Generating Hyper-Portable Future-Proof Computational Kernels with SPIRAL

(FA8750-16-2-0033 — DARPA BRASS)

Franz Franchetti (PI), Mike Franusich (SpiralGen, Inc. Co-PI), James C. Hoe (Co-PI), Tze Meng Low (Co-PI), José; M. F. Moura, David Padua (UIUC, Co-PI)

PhD Students: Richard Veras (PhD student, advisor: Franchetti), Thom Popovici (PhD student, advisor: Franchetti)
Engineers: Brian Duff, Jason Larkin

Overview

Software implementations and algorithms that solve a particular problem are inherently not future-proof as an algorithm appropriate for the problem and execution environment has to be instantiated into software that looks in many choices. However, the actual operation—the answer or a given input—remains invariant through execution environment changes and changes in required fidelity. Our layered approach to application specification leverages this insight: we capture the systematic process by which the specification of a desired operation is turned into an algorithm, and subsequently instantiated into an actual implementation.

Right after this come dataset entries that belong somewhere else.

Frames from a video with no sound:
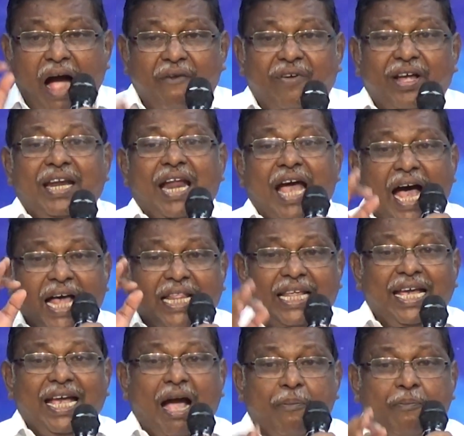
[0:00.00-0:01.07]
அவன்
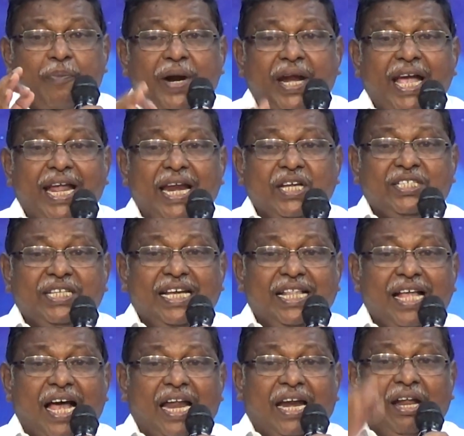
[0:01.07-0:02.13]
அதை அப்படி என்ன
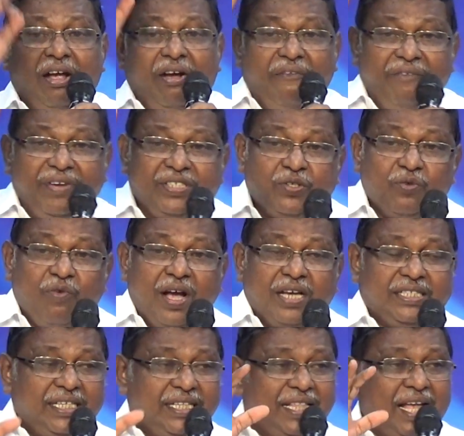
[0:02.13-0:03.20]
செய்தான்
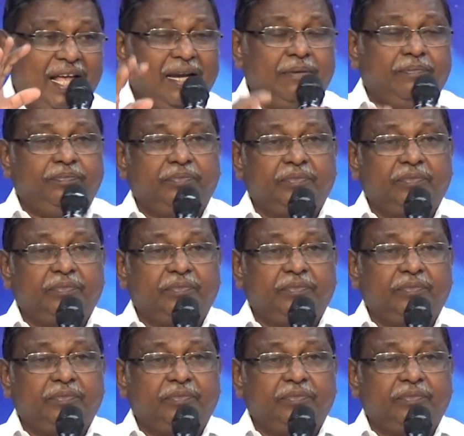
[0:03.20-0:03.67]
விசுவாசித்தான்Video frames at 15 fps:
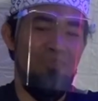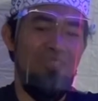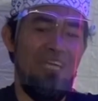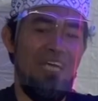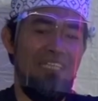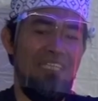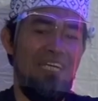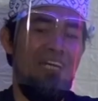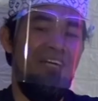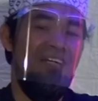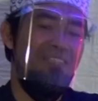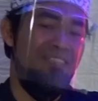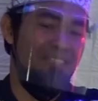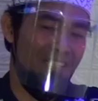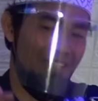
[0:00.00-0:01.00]
hanya
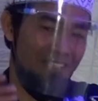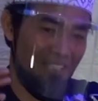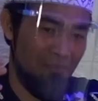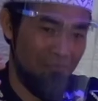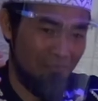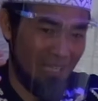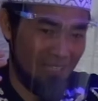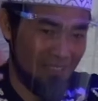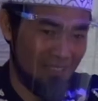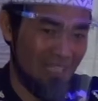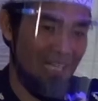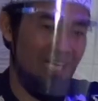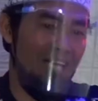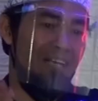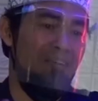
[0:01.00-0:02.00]
sekedar
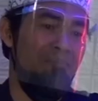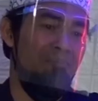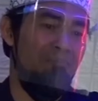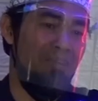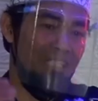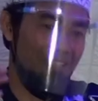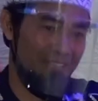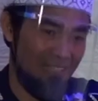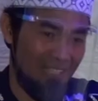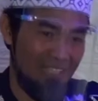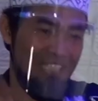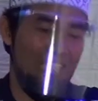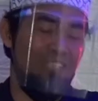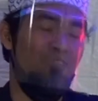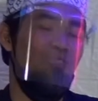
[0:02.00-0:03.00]
mata, mata
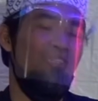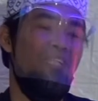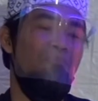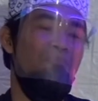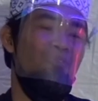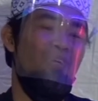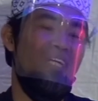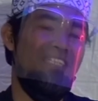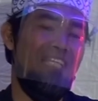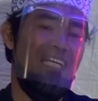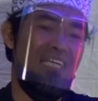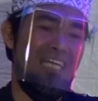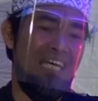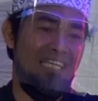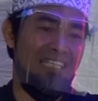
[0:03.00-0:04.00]
ikut
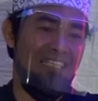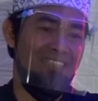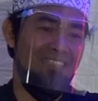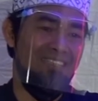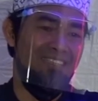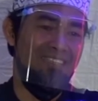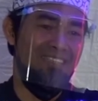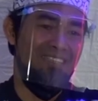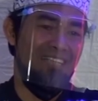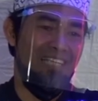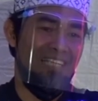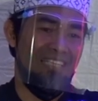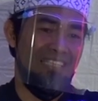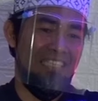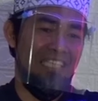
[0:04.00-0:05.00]
dipuasakan.
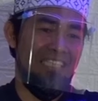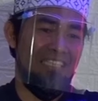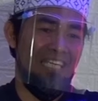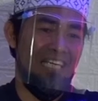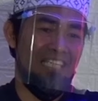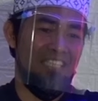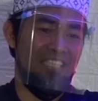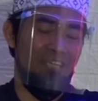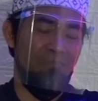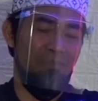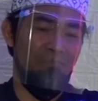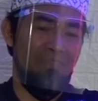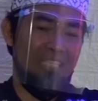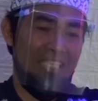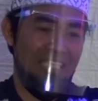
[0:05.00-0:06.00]
Artinya jangan sampai
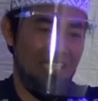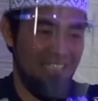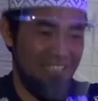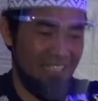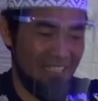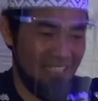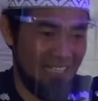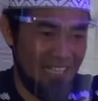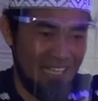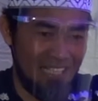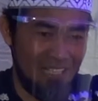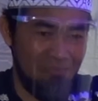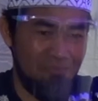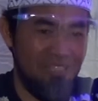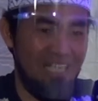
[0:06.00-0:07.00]
melihat yang
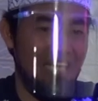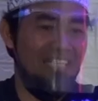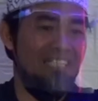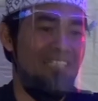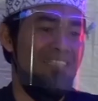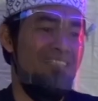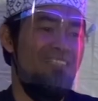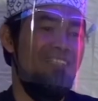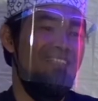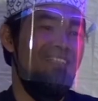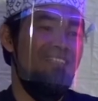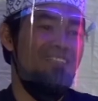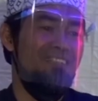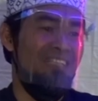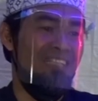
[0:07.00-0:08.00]
diharamkan.
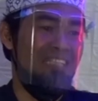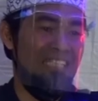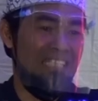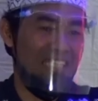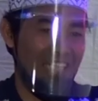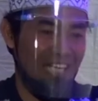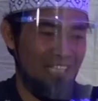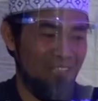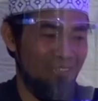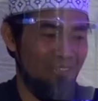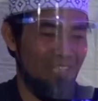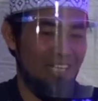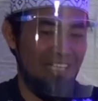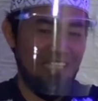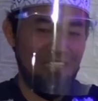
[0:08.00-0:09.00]
Telinga juga
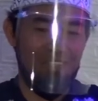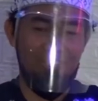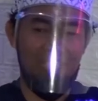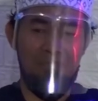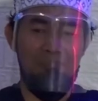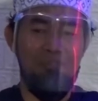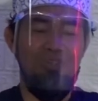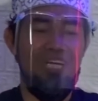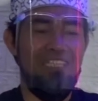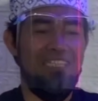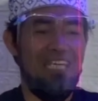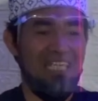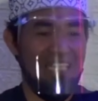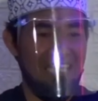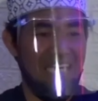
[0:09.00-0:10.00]
ikut
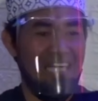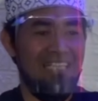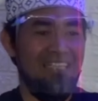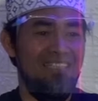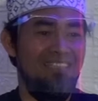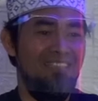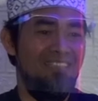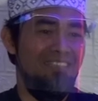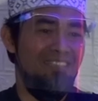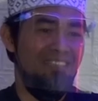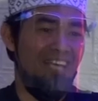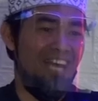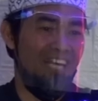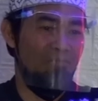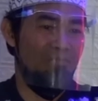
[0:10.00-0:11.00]
dipuasakan.
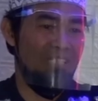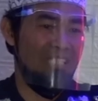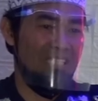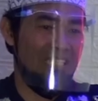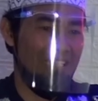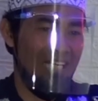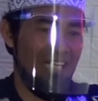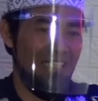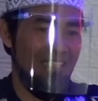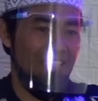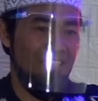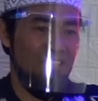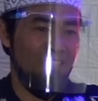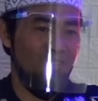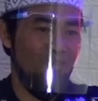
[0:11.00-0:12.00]
Jangan mendengar
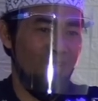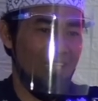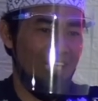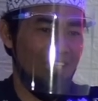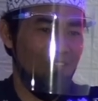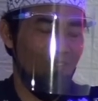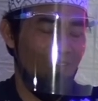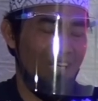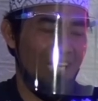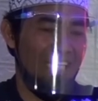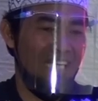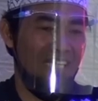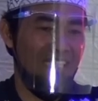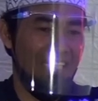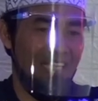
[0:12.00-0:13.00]
suara-suara yang
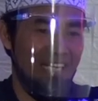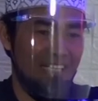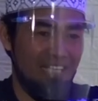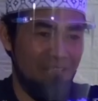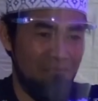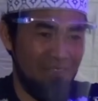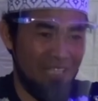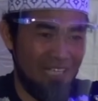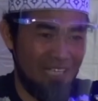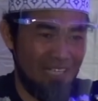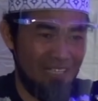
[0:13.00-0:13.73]
diharamkan.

We target a DARPA relevant class of problems that is captured through regular computation over multi-dimensional data. Important signal and image processing operations like synthetic aperture radar (SAR), and space-time adaptive processing (STAP) for target detection fall into this class and run on DARPA relevant high performance embedded computing (HPEC) platforms. In this class are also simulations and computer-aided design/engineering (CAD/CAE) problems on traditional HPC platforms and embedded application kernels. For these problems, we propose a layered approach to specifying 1) the desired operation, 2) the paradigm (environment) in which the operation is computed, and 3) the specific details of the paradigm, i.e. the ISA, cache sizes, and the type of multi-threading available. These three layers map to changes required in the operation, algorithms, and implementions respectively. An implication of separating the specification into these three distinct but inter-related layers is that there is a natural separation of concerns, allowing the same specificaion to handle different changes to the environment. For example, when porting the operation to an architecture with a different ISA, this only affects the regions of the code touched by the platform specification, whereas changing from a sequential to multicore environment requires changes to the choice of algorithm.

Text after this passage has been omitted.